John 11:19 Parallel Verses [⇓ See commentary ⇓]

John 11:19, NIV: "and many Jews had come to Martha and Mary to comfort them in the loss of their brother."

John 11:19, ESV: "and many of the Jews had come to Martha and Mary to console them concerning their brother."

John 11:19, KJV: "And many of the Jews came to Martha and Mary, to comfort them concerning their brother."

John 11:19, NASB: "and many of the Jews had come to Martha and Mary, to console them about their brother."

John 11:19, NLT: "and many of the people had come to console Martha and Mary in their loss."

John 11:19, CSB: "Many of the Jews had come to Martha and Mary to comfort them about their brother."

What does John 11:19 mean? [⇑ See verse text ⇑]

Jesus has arrived, very deliberately, four days after His beloved friend Lazarus has died (John 11:1–4; 11:17). This was a purposeful choice by Jesus, and one made for a specific reason (John 11:15). Not only is there no question that Lazarus is really, truly dead, there is a sizable crowd here to see what happens next. The gospel of John describes these miracles as "signs," which are intended to prove Jesus' divinity (John 20:30–31). The situation created here fits that objective perfectly: everything has aligned to make this an unmistakable show of godly power (John 11:42).

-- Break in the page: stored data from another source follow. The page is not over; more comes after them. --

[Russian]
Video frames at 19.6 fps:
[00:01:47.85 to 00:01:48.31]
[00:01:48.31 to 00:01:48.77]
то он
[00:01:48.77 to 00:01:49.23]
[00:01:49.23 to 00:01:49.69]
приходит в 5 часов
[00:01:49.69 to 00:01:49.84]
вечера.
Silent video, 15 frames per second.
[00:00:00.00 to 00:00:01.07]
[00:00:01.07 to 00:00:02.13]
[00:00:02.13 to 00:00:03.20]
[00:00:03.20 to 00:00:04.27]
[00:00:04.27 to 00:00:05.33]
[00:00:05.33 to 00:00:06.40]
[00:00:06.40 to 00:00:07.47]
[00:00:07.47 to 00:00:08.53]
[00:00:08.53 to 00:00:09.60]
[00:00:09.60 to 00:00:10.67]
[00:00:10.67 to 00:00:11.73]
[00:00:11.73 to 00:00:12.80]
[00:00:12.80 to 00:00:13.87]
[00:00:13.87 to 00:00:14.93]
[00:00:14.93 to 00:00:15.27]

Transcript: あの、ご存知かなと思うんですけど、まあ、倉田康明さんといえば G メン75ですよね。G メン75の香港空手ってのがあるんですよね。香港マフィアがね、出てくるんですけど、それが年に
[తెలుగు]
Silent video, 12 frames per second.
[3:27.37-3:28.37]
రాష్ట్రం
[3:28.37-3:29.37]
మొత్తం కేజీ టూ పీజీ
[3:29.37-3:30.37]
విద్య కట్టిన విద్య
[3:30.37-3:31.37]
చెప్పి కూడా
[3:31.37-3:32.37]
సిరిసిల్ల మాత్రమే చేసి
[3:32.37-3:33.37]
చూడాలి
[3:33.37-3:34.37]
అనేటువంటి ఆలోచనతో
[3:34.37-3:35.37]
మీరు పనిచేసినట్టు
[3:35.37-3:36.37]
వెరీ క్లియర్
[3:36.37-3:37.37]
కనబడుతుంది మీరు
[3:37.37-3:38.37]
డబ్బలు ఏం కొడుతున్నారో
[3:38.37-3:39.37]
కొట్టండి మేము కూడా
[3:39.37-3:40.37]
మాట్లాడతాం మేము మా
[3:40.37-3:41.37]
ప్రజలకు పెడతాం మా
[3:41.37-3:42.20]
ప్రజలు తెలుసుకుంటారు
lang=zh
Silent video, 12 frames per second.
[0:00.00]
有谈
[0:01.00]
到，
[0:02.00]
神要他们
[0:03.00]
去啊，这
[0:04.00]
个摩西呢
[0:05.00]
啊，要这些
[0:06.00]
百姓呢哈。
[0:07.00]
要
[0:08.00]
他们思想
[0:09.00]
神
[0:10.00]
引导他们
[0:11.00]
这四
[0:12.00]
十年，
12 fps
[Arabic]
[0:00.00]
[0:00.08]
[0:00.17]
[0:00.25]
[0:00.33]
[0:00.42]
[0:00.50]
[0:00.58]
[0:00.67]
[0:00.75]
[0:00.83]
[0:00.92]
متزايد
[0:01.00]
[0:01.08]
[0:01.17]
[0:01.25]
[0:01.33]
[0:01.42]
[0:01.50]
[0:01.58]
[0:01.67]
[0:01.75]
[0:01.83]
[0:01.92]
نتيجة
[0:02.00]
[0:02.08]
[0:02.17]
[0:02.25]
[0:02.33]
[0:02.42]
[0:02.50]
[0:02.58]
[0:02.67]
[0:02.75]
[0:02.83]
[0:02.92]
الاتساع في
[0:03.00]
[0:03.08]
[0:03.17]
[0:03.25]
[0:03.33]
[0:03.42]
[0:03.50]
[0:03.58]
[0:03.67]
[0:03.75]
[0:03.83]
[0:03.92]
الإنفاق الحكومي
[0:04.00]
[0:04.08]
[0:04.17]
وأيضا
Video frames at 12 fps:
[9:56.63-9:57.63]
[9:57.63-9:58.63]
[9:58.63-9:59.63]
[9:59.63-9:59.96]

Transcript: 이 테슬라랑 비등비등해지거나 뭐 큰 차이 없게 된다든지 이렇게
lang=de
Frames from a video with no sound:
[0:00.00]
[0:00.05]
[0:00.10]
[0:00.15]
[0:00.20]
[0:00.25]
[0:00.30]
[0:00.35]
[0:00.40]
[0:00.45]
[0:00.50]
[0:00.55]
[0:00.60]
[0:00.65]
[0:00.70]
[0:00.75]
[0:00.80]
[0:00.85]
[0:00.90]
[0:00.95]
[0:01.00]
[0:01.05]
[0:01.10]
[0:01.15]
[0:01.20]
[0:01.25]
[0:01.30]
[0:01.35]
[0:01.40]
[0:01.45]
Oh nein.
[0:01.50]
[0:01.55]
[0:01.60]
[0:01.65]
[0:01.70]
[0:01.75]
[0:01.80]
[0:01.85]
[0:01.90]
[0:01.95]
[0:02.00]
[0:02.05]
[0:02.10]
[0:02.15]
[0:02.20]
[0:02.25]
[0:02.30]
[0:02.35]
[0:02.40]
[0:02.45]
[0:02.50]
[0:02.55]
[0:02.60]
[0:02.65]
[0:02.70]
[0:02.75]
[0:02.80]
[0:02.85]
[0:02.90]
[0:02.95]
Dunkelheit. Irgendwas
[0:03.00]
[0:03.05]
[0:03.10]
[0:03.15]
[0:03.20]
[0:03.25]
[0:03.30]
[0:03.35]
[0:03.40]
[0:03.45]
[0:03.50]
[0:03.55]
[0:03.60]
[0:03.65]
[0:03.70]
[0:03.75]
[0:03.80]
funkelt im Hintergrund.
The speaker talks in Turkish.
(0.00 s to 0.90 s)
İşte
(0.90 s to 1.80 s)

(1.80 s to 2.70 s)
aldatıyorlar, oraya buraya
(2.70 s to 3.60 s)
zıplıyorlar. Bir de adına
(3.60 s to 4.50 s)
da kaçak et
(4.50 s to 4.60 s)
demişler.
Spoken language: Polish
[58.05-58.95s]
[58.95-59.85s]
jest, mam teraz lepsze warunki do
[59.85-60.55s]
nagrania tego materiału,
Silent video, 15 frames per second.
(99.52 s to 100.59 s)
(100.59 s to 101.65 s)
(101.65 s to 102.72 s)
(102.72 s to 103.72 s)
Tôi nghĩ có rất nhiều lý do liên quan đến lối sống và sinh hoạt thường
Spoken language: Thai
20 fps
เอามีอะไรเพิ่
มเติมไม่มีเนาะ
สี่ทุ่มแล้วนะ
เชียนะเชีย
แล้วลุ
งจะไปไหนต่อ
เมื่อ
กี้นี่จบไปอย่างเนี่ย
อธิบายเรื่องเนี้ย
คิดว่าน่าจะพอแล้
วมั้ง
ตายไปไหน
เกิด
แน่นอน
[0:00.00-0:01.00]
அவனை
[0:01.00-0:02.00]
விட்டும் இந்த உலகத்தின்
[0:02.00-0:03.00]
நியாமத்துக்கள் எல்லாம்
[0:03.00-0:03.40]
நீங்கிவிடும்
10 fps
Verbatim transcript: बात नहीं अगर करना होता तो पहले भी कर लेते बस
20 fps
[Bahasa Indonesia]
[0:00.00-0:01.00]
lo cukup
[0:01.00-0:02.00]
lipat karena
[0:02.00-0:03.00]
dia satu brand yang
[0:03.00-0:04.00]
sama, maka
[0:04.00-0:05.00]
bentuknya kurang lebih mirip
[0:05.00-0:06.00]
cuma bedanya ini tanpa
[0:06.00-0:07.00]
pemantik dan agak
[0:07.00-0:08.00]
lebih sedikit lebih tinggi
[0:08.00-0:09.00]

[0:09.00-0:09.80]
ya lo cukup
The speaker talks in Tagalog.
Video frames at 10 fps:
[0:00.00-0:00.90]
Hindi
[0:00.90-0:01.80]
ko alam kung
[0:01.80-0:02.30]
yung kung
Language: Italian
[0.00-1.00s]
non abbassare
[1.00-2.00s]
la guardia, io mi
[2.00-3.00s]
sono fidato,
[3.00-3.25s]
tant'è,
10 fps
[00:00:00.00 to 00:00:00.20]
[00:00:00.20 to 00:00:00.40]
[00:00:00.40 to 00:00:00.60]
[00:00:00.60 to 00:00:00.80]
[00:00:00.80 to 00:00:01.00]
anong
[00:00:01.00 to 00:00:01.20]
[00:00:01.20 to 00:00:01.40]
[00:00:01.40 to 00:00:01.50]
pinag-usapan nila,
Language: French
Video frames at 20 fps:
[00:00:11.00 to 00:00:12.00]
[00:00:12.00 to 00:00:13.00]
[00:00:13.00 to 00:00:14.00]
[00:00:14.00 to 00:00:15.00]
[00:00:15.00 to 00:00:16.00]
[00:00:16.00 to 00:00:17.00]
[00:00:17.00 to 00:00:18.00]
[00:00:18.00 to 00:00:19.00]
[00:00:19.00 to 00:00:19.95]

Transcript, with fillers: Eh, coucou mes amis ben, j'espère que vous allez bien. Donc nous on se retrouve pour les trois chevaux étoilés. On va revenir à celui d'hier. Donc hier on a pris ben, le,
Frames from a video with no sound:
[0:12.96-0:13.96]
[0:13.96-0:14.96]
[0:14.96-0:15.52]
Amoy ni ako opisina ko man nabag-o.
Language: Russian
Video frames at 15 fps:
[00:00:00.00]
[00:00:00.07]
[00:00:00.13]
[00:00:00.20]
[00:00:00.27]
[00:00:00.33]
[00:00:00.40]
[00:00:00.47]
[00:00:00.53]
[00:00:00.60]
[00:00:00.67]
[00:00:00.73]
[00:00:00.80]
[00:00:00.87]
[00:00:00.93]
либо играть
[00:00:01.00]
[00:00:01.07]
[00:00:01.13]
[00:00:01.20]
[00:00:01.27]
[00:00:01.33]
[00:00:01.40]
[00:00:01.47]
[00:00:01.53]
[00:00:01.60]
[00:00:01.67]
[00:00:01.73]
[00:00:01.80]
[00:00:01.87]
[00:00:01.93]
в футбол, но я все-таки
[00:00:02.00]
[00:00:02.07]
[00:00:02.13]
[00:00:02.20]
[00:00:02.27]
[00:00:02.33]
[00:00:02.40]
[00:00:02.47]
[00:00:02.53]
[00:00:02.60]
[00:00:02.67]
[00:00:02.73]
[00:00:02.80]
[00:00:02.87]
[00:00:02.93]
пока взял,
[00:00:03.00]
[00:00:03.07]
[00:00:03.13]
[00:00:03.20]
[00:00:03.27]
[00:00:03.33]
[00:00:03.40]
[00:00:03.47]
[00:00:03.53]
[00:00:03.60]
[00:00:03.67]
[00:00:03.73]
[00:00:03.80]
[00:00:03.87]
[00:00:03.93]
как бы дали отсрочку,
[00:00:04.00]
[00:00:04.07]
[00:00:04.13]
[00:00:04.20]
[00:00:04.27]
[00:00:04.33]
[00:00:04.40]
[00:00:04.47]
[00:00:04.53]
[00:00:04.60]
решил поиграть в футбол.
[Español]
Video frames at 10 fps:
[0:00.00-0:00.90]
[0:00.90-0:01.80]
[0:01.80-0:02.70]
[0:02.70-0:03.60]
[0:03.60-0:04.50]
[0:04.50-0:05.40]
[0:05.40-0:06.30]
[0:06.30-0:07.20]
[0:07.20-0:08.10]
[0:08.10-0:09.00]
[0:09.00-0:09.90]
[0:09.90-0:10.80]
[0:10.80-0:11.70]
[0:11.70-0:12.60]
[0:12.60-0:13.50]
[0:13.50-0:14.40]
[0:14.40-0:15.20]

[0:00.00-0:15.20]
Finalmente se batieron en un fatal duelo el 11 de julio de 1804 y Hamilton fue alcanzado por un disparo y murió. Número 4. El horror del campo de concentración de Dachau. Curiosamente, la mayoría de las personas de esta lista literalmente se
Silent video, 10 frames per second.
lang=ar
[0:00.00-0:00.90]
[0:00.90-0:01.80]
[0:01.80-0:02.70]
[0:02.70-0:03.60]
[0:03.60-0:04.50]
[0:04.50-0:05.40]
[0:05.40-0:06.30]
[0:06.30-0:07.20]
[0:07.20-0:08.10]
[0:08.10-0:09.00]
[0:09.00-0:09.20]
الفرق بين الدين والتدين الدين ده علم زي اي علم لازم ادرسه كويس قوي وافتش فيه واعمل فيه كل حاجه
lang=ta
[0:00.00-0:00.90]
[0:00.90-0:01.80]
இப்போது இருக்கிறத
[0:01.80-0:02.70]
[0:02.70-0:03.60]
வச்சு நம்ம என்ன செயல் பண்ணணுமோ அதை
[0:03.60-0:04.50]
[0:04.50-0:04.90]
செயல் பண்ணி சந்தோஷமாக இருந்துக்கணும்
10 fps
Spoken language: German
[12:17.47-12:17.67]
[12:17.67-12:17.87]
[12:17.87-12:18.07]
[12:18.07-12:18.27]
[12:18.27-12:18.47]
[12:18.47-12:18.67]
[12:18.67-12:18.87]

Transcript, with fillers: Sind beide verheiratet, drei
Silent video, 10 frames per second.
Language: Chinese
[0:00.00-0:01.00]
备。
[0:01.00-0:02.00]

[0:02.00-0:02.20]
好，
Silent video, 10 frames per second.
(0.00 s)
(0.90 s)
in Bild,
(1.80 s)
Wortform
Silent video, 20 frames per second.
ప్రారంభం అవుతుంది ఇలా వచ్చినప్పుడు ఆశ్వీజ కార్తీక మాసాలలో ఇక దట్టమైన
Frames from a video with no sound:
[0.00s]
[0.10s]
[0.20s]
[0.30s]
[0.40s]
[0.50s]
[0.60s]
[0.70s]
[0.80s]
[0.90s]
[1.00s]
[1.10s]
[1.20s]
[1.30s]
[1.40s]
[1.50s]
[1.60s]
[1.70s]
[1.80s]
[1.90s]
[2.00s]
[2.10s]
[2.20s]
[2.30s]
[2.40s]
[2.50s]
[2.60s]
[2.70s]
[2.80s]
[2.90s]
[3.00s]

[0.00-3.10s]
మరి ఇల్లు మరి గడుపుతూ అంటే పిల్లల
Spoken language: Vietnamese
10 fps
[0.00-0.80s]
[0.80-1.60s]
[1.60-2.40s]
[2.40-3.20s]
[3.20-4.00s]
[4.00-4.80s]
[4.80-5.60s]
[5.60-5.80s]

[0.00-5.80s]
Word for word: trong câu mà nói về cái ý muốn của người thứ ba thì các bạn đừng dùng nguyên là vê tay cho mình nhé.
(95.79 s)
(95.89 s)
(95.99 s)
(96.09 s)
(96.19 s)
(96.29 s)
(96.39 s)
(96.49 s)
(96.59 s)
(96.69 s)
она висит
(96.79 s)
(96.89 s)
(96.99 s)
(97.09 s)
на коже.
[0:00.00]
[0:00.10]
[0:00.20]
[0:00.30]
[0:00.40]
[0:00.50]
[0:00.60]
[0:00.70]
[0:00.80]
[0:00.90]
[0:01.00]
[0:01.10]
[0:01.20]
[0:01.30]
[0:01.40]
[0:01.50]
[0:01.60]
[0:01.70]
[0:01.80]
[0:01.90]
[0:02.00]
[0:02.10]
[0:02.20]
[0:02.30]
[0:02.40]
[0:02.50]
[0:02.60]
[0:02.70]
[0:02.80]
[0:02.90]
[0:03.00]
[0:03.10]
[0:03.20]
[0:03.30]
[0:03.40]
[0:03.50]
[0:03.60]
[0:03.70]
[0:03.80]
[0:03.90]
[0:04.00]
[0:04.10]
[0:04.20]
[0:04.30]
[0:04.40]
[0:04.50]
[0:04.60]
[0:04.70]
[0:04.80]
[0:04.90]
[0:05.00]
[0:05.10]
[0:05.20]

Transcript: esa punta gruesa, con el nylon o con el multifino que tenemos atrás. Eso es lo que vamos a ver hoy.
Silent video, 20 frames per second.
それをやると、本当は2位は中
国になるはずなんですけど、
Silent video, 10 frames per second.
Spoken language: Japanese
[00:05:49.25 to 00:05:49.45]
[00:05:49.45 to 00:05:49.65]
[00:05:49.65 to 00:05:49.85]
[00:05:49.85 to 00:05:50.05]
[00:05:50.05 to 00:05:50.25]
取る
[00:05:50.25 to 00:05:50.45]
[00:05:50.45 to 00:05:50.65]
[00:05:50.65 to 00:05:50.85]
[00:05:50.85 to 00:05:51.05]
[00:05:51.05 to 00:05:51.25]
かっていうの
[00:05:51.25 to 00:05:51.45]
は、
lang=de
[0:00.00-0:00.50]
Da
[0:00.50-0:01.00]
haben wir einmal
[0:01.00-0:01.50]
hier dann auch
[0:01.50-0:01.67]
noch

John's choice of terms in this verse raises questions. Jesus was not in Bethany when Lazarus fell ill. He was across the Jordan river avoiding the hostile religious leaders of Jerusalem (John 10:39–40). Bethany is right next door to Jerusalem (John 11:18). In the gospel of John, the term "the Jews" is most often used as a reference to those religious leaders. As such, this verse might imply that many who came to comfort Mary and Martha are Jesus' enemies. Participating in mourning may have been part of their religious obligations. It also might have been a chance for them to remind everyone that Jesus had claimed Lazarus' illness would not lead to death (John 11:5).

However, John also uses the term "the Jews" in reference to those who follow the leaders of Jerusalem. In this case, John probably means those kinds of people. While it's possible that officials of the Pharisees or Sadducees might have arrived—for whatever reason—it's more likely that the people assembled here are just common folk grieving with neighbors.